Records from a dataset:
+--

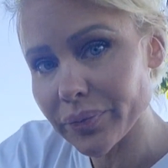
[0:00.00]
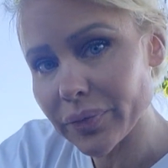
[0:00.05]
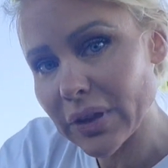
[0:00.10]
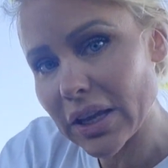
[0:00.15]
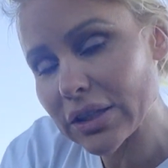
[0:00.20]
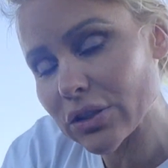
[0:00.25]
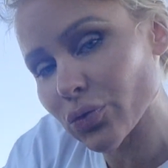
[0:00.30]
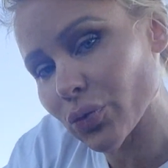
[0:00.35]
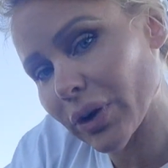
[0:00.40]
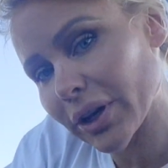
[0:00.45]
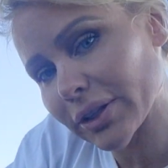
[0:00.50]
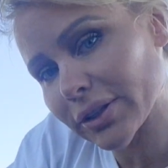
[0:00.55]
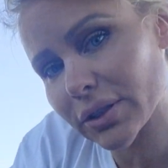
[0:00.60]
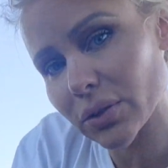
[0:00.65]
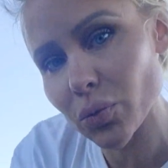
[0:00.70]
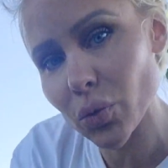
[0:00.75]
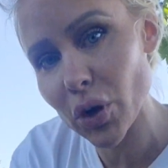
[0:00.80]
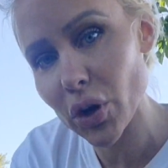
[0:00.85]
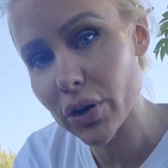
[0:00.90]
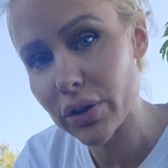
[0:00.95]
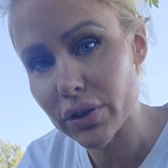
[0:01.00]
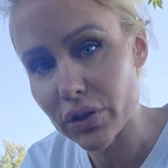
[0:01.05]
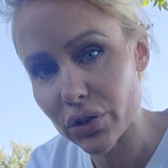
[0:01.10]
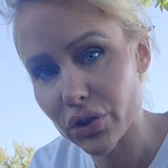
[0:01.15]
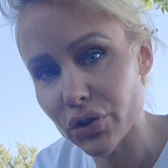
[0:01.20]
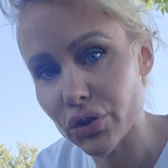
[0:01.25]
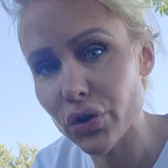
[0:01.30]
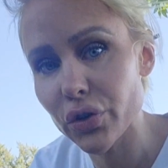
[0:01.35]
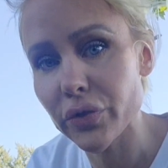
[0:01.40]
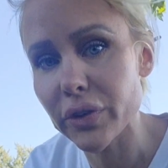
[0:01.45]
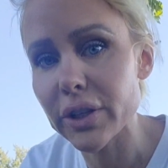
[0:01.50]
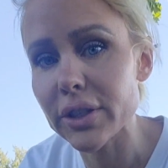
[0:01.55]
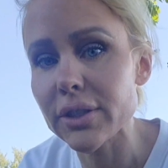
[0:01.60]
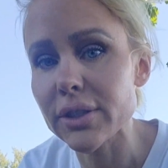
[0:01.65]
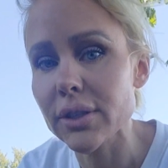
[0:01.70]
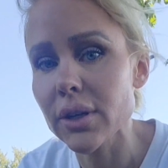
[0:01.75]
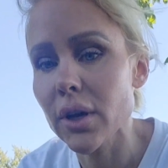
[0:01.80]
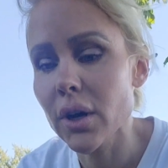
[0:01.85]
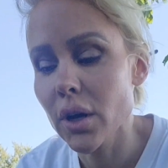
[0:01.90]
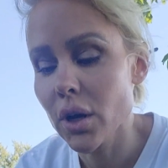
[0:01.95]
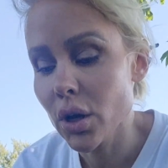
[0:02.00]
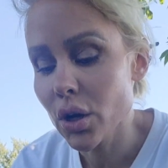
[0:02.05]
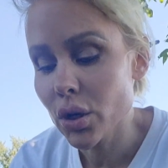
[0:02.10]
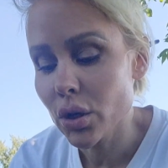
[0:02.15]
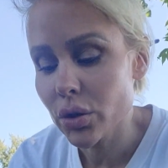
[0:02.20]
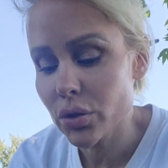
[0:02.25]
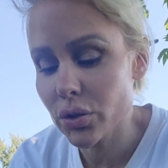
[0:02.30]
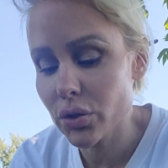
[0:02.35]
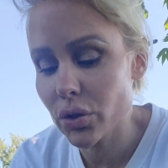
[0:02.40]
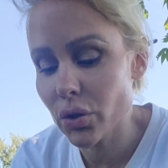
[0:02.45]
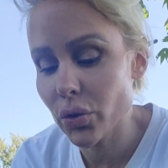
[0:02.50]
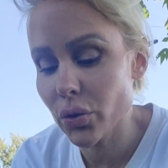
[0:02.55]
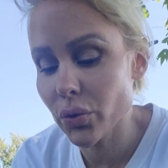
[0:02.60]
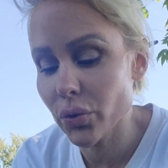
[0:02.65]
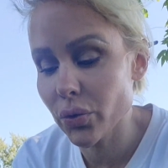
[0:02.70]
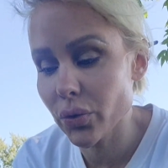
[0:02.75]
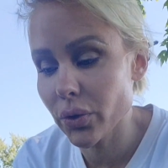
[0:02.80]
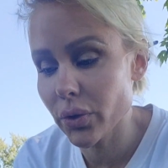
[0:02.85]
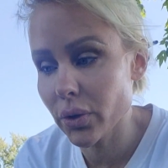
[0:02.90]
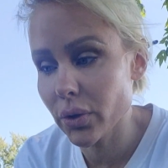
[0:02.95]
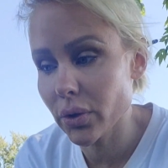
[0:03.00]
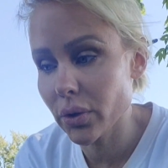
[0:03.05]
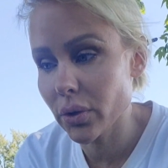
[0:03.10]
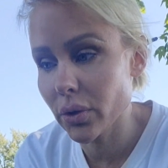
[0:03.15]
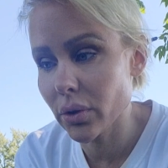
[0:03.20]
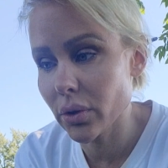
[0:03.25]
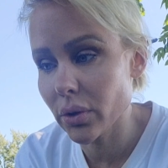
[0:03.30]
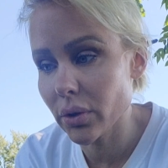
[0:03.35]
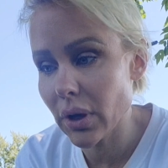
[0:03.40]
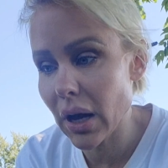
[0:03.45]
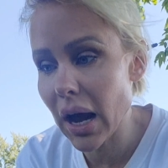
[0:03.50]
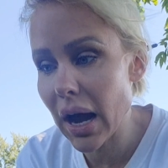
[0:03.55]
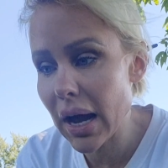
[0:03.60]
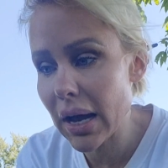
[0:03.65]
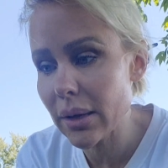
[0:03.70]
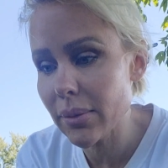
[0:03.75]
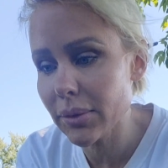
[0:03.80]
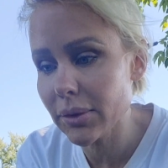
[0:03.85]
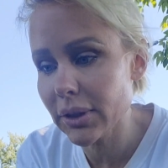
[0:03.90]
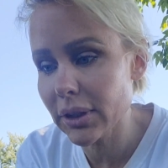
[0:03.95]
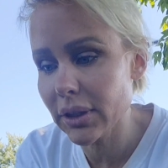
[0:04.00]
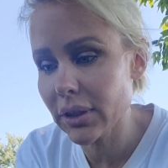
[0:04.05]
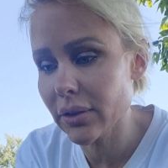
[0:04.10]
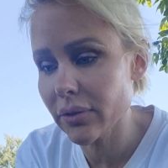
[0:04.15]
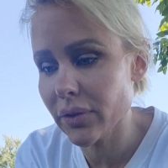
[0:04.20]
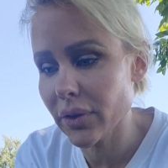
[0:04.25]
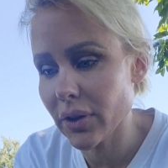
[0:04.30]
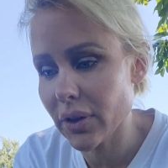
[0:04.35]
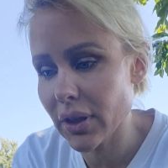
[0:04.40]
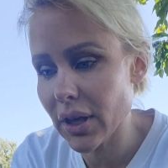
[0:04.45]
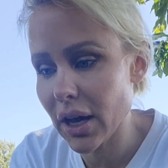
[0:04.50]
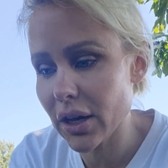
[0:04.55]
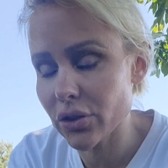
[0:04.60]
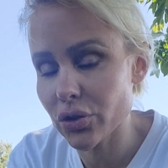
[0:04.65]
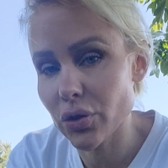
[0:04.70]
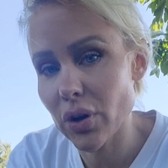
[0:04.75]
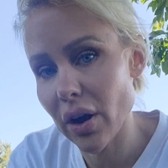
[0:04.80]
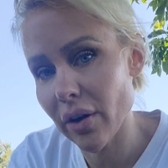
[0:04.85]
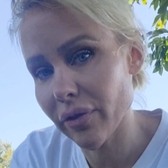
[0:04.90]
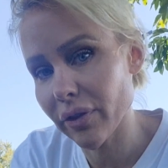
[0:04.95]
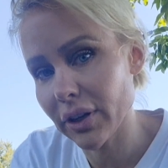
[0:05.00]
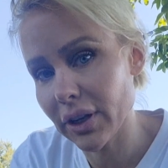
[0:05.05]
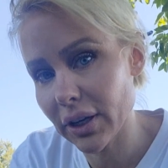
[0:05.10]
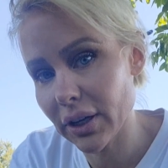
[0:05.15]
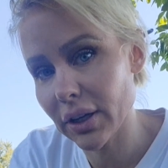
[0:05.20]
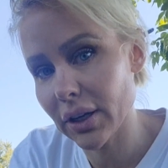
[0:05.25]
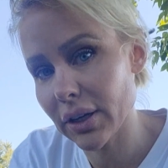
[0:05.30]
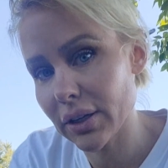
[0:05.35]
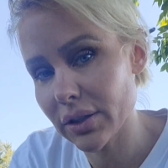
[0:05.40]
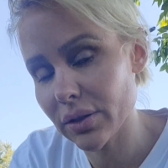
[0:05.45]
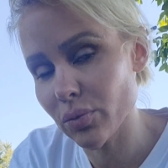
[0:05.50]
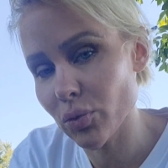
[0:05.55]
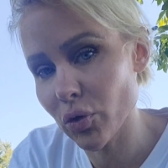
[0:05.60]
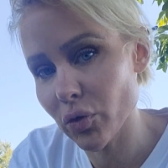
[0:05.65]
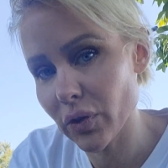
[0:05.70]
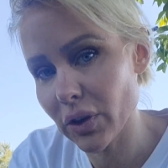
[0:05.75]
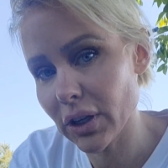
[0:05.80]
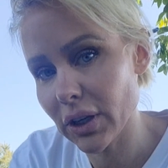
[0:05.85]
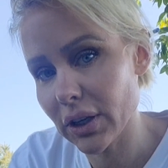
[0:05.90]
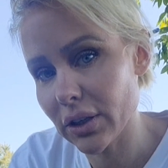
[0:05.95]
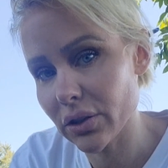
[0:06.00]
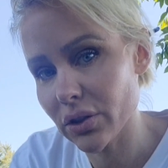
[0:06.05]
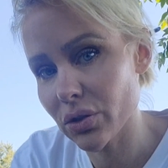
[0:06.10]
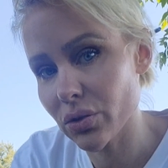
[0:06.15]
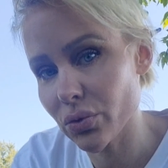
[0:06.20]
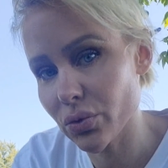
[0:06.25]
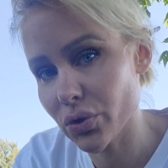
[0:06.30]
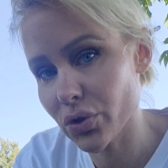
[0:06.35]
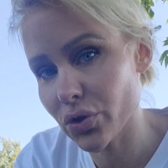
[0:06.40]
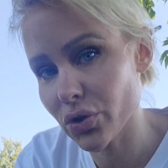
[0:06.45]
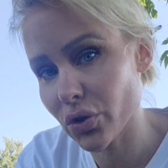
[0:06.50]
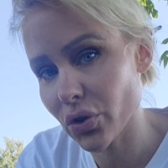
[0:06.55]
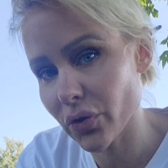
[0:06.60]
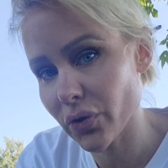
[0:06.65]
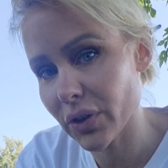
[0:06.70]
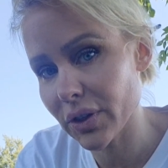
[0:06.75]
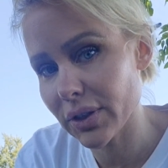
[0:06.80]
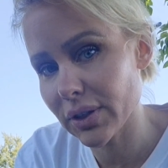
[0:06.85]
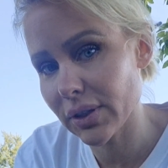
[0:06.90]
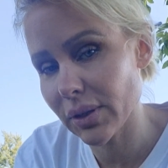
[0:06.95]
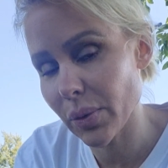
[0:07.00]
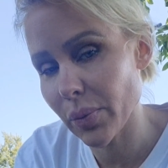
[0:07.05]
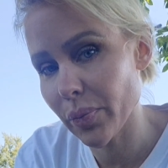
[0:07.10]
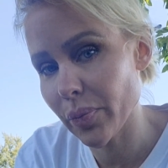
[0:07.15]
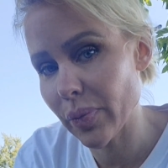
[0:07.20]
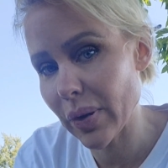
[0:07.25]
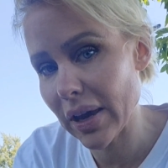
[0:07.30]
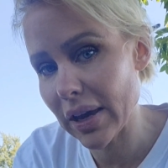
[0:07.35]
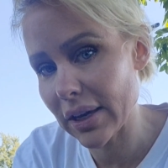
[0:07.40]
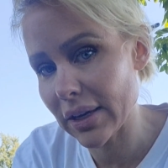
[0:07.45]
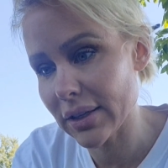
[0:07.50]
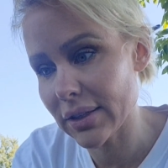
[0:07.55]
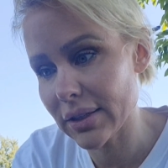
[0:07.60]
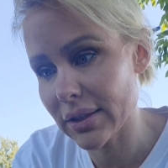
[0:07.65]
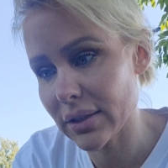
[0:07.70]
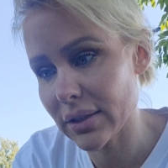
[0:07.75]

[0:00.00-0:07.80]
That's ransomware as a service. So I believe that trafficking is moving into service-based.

+--

Word for word, give back each entry from above, but skip any picture.

▸ **Response area**
[0:00.00]
[0:00.05]
[0:00.10]
[0:00.15]
[0:00.20]
[0:00.25]
[0:00.30]
[0:00.35]
[0:00.40]
[0:00.45]
[0:00.50]
[0:00.55]
[0:00.60]
[0:00.65]
[0:00.70]
[0:00.75]
[0:00.80]
[0:00.85]
[0:00.90]
[0:00.95]
[0:01.00]
[0:01.05]
[0:01.10]
[0:01.15]
[0:01.20]
[0:01.25]
[0:01.30]
[0:01.35]
[0:01.40]
[0:01.45]
[0:01.50]
[0:01.55]
[0:01.60]
[0:01.65]
[0:01.70]
[0:01.75]
[0:01.80]
[0:01.85]
[0:01.90]
[0:01.95]
[0:02.00]
[0:02.05]
[0:02.10]
[0:02.15]
[0:02.20]
[0:02.25]
[0:02.30]
[0:02.35]
[0:02.40]
[0:02.45]
[0:02.50]
[0:02.55]
[0:02.60]
[0:02.65]
[0:02.70]
[0:02.75]
[0:02.80]
[0:02.85]
[0:02.90]
[0:02.95]
[0:03.00]
[0:03.05]
[0:03.10]
[0:03.15]
[0:03.20]
[0:03.25]
[0:03.30]
[0:03.35]
[0:03.40]
[0:03.45]
[0:03.50]
[0:03.55]
[0:03.60]
[0:03.65]
[0:03.70]
[0:03.75]
[0:03.80]
[0:03.85]
[0:03.90]
[0:03.95]
[0:04.00]
[0:04.05]
[0:04.10]
[0:04.15]
[0:04.20]
[0:04.25]
[0:04.30]
[0:04.35]
[0:04.40]
[0:04.45]
[0:04.50]
[0:04.55]
[0:04.60]
[0:04.65]
[0:04.70]
[0:04.75]
[0:04.80]
[0:04.85]
[0:04.90]
[0:04.95]
[0:05.00]
[0:05.05]
[0:05.10]
[0:05.15]
[0:05.20]
[0:05.25]
[0:05.30]
[0:05.35]
[0:05.40]
[0:05.45]
[0:05.50]
[0:05.55]
[0:05.60]
[0:05.65]
[0:05.70]
[0:05.75]
[0:05.80]
[0:05.85]
[0:05.90]
[0:05.95]
[0:06.00]
[0:06.05]
[0:06.10]
[0:06.15]
[0:06.20]
[0:06.25]
[0:06.30]
[0:06.35]
[0:06.40]
[0:06.45]
[0:06.50]
[0:06.55]
[0:06.60]
[0:06.65]
[0:06.70]
[0:06.75]
[0:06.80]
[0:06.85]
[0:06.90]
[0:06.95]
[0:07.00]
[0:07.05]
[0:07.10]
[0:07.15]
[0:07.20]
[0:07.25]
[0:07.30]
[0:07.35]
[0:07.40]
[0:07.45]
[0:07.50]
[0:07.55]
[0:07.60]
[0:07.65]
[0:07.70]
[0:07.75]

[0:00.00-0:07.80]
That's ransomware as a service. So I believe that trafficking is moving into service-based.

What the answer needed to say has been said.